Japan’s Giant Deep Sea Turbine Test Offers Hope for Infinite Green Energy
For more than a decade, the Japanese corporation IHI has been developing an underwater turbine that uses the energy of deep ocean currents and converts it into a stable and reliable source of electricity.
Energy-hungry and dependent on fossil fuels, Japan has successfully tested a system that can provide a constant, stable form of renewable energy, independent of wind or solar.
For more than a decade, the Japanese heavy machinery manufacturer IHI Corp. develops an underwater turbine that uses the energy of deep ocean currents and converts it into a stable and reliable source of electricity. The giant machine resembles an airplane, with two counter-rotating turbine fans instead of jet engines and a central “fuselage” that houses the buoyancy control system.
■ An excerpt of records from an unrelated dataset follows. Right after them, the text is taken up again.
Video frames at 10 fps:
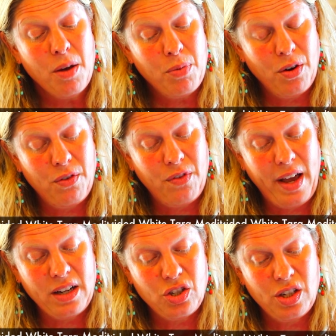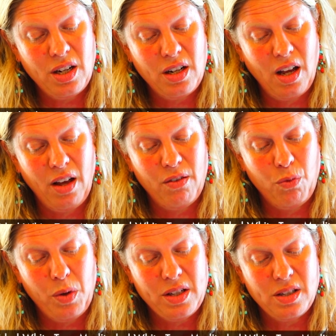perfection of
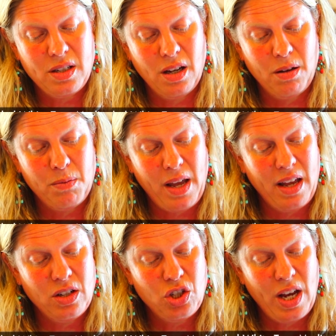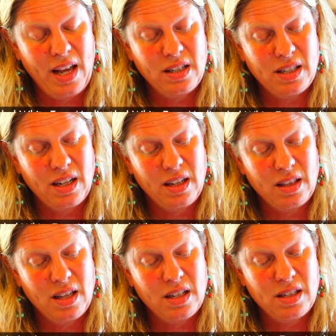wisdom, and chanting
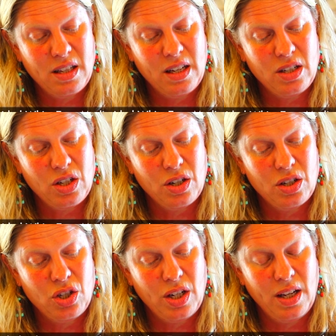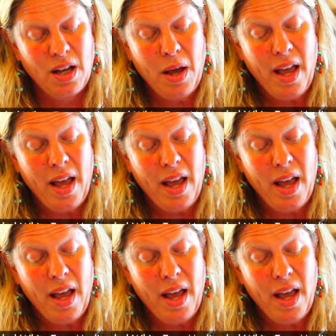this liturgy,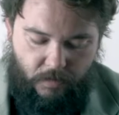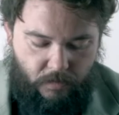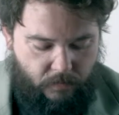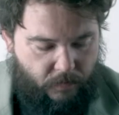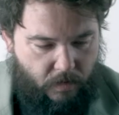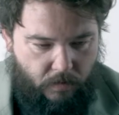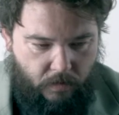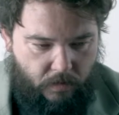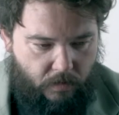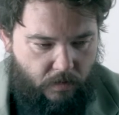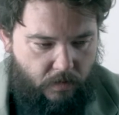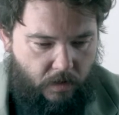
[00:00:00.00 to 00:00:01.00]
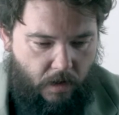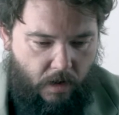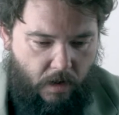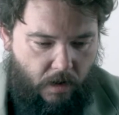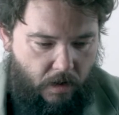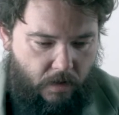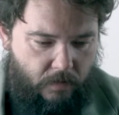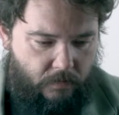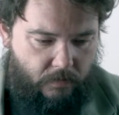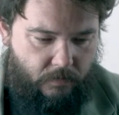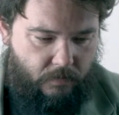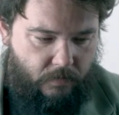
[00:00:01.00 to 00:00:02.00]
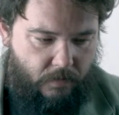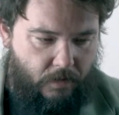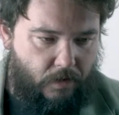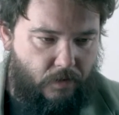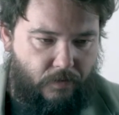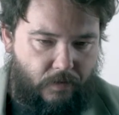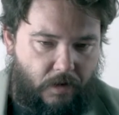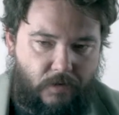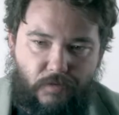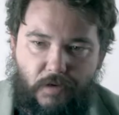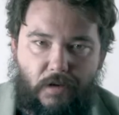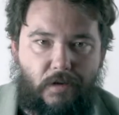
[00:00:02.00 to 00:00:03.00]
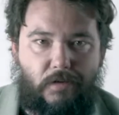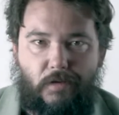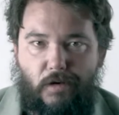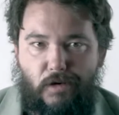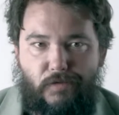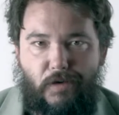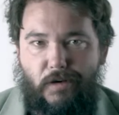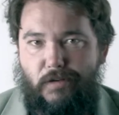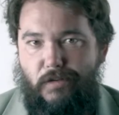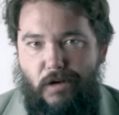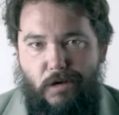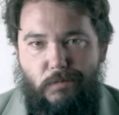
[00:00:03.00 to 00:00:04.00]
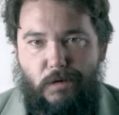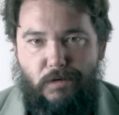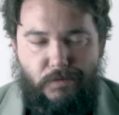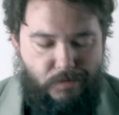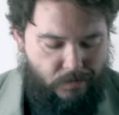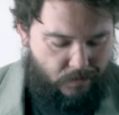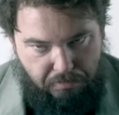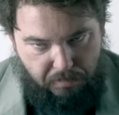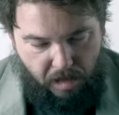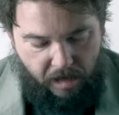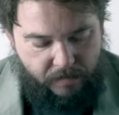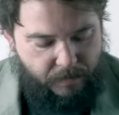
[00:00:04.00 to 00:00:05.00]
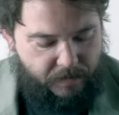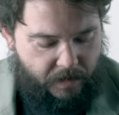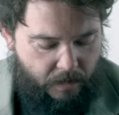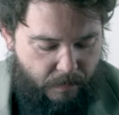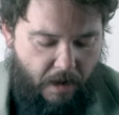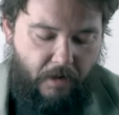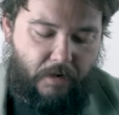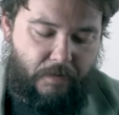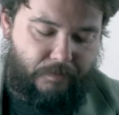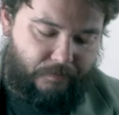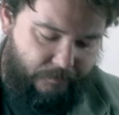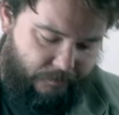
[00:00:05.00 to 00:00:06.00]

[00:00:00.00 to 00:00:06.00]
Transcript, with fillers: that's very good at artif infinite artifact combos. A lot has been said about her.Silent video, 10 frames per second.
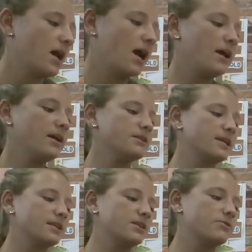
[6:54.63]
I
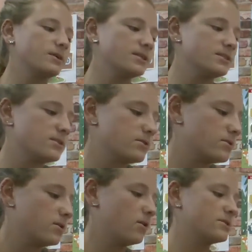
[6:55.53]
lead Luis,
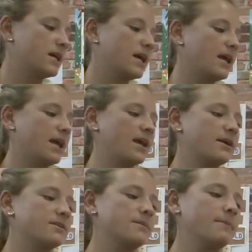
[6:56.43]
Jose,
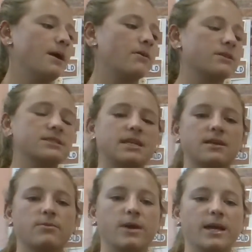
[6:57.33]
and the milk
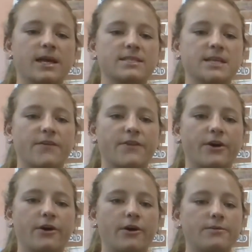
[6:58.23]
wagon down the hall.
The 330-tonne prototype, named Kairyu, is designed to be anchored to the seafloor at depths of 30–50 meters (100–160 ft).
In commercial production, it is planned to place turbines in the Kuroshio Current, one of the most powerful in the world, which runs along the east coast of Japan, and transmit energy through submarine cables.
In February, IHI completed a three-year technology demonstration study with NEDO. His team tested the system in the waters around the Tokara Islands in southwestern Japan by hanging Kairyu from a ship and sending power back to the ship. First, he forced the ship to artificially generate current, and then suspended the operation of the turbines in Kuroshio.
Testing has shown that the prototype can generate the expected 100 kilowatts of stable power, and the company now plans to scale up to a full 2 megawatt system that could be commercially operational in the 2030s or later.